I know this has been discussed many times, so I apologize.
i am definitely a newbie to modern Vw’s. Currently I only have old bugs, buses and a vanagon. I really want a fun little car ( beetle) for the summer. My daily driver is a tundra and with the new girl friend being over 40 miles away, gas is killing me. 
l definitely want a standard shift beetle, just because I have a couple air cooled. So the big question is 2.5 or 2.0t??? Want it to be fun and reliable, because most likely I will never sell it. I have done a bunch of reading and the 2.5 is a very reliable motor but the 2.0 T can be problematic. price range is 10 to 14, any ideas ????


----------



## ThatBlueBeetle (May 13, 2018)

Welcome to the forums!

FULL DISCLOSURE: I have not driven a 2.5L manual Beetle, nor a 1.8T manual Beetle, nor a TDI manual Beetle, but I do own a 2.0T Beetle.

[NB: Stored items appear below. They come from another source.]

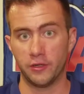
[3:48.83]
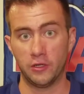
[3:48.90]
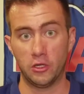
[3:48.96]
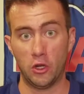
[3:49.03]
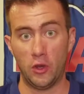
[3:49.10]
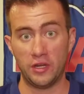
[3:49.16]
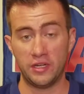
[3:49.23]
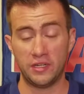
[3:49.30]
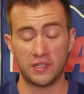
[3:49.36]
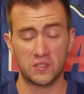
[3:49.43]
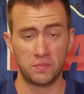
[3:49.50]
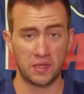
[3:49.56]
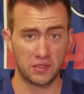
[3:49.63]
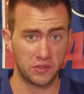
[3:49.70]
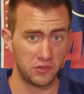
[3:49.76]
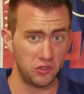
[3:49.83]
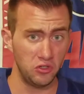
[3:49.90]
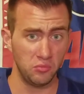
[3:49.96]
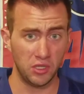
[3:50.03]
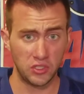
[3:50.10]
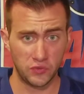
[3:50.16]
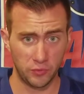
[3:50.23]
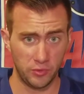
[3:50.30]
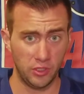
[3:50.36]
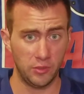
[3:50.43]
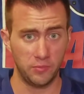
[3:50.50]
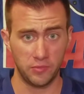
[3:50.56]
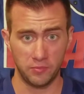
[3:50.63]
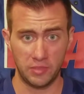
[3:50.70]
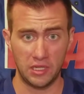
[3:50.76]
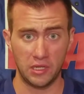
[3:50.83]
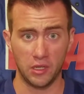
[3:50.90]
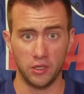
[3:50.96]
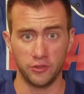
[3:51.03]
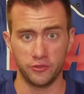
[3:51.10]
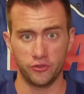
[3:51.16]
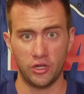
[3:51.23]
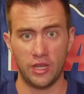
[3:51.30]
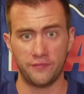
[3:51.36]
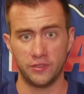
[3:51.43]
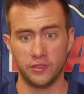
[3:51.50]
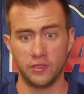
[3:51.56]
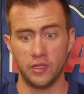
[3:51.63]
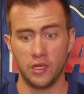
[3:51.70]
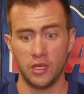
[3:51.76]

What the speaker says: I didn't expect too much from him being undrafted,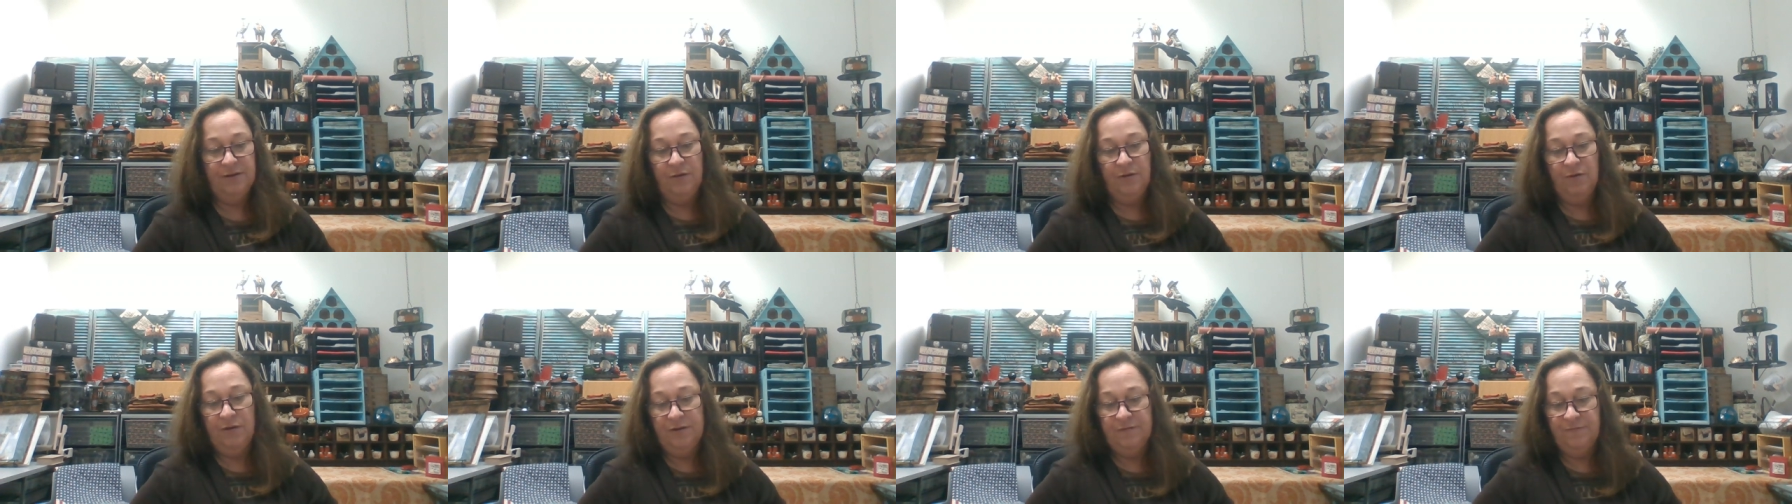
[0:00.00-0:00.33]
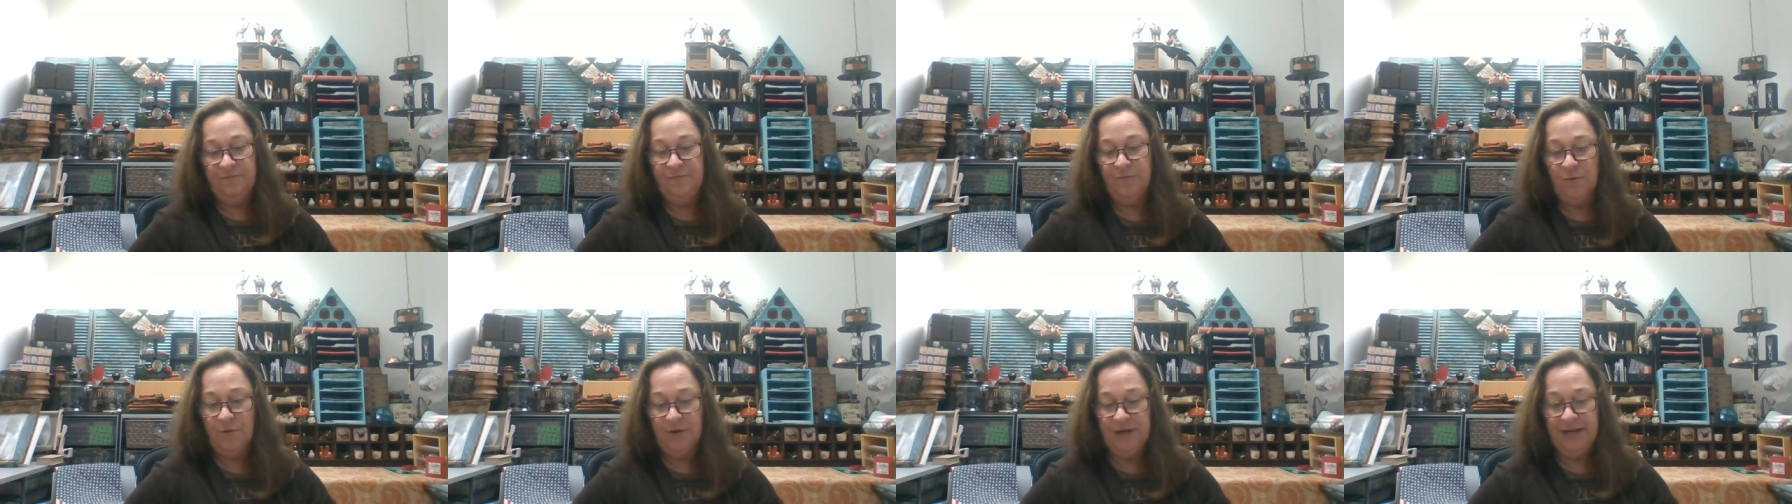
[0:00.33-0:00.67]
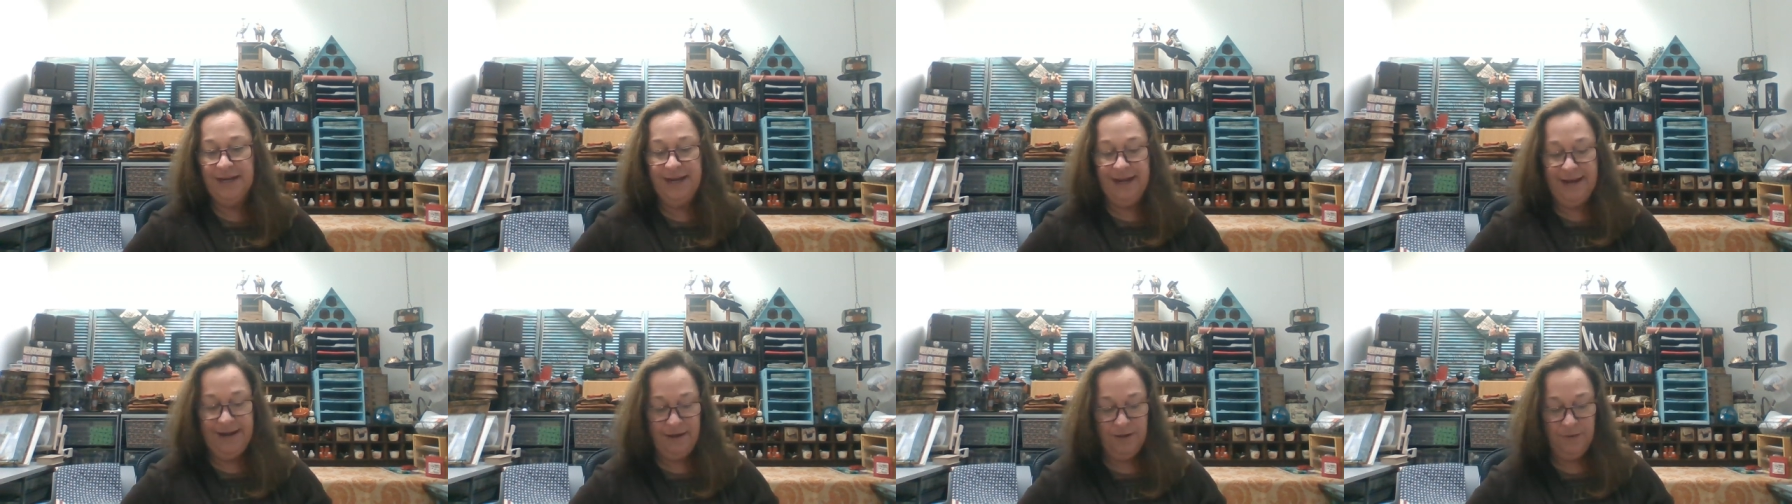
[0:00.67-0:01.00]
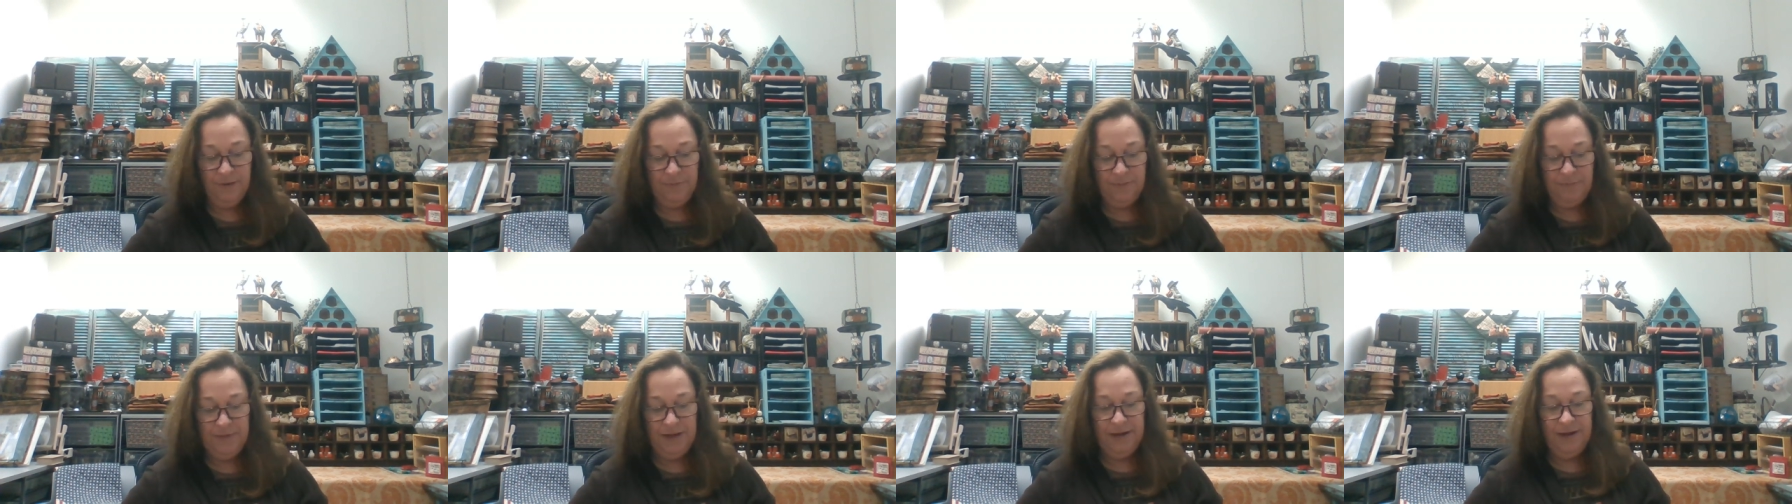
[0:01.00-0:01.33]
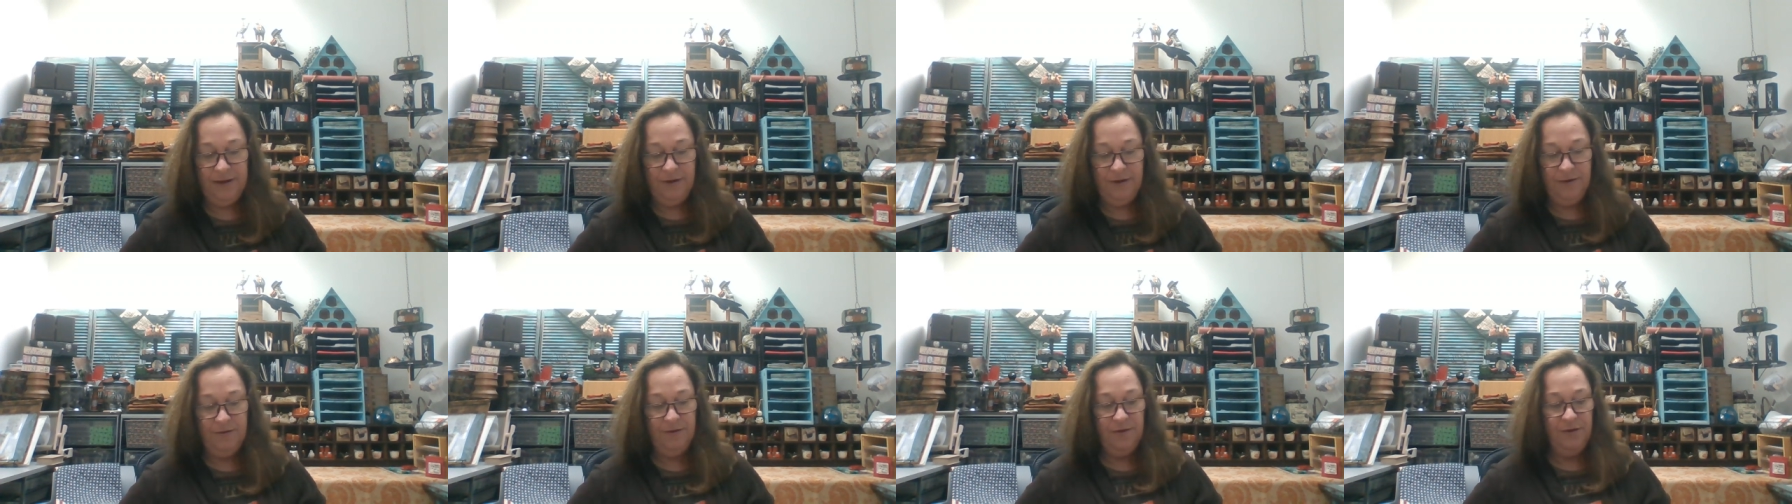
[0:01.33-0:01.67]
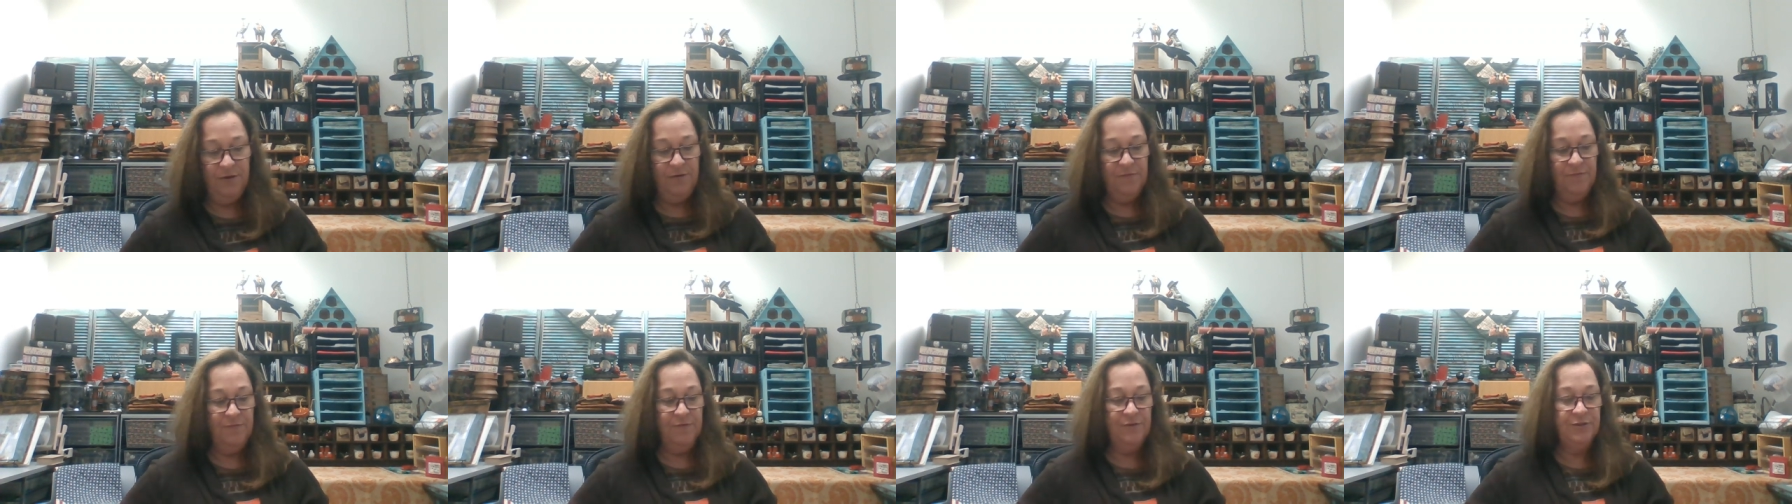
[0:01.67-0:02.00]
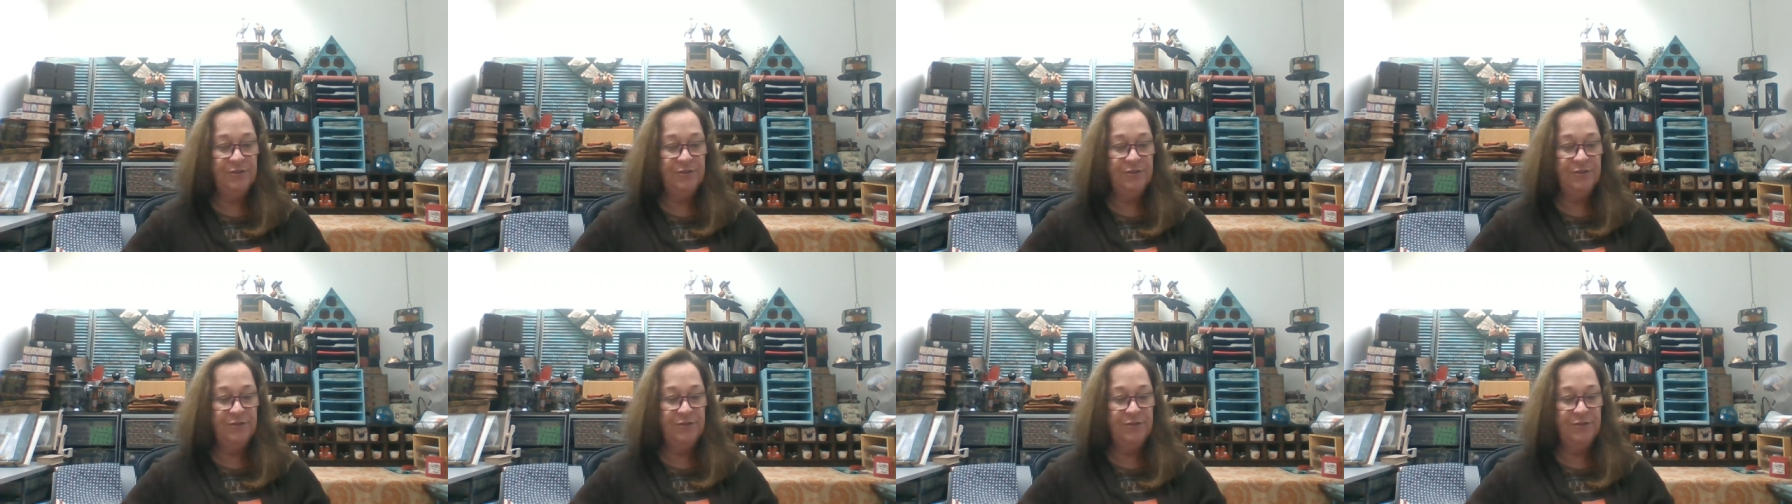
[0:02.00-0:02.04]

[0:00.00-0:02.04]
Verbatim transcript: on 40 count pair over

I am going off what I have read and what I know. 

To cut straight to the chase, you hit the nail on the head. The 2.5L is generally very reliable and the 2.0T can be problematic. The 2.5L gets slightly worse fuel efficiency than the 2.0T, but the 2.0T needs premium gas while the 2.5L does not. The 2.0T is definitely faster than the 2.5L, and the suspension on 2.0T bugs is stiffer than the 2.5L Beetle. The big question is are you willing to deal with the potential headaches that can come from the 2.0T.

My personal take is get the 2.0T, specifically in the 2012-13 Beetle Turbo and 2014-16 Beetle R Line. Yes, they have carbon buildup issues. Yes, the early ones can have timing chain tensioner issues (early 2012 model year cars, generally built in 2011). Yes, the intake manifold flap position sensor can and usually will go bad. But you get 200hp, 207 lb-ft of torque (210hp in 2014+), a solid chassis with independent rear suspension, and it can be found with a 6 speed manual. I absolutely love my bug, and I just cleared 50k miles. It is a hoot to drive, and despite the occasional headaches it has given me, I absolutely adore this thing. 

There are two other Beetles that you might consider - the 1.8T beetles and the TDI beetles. 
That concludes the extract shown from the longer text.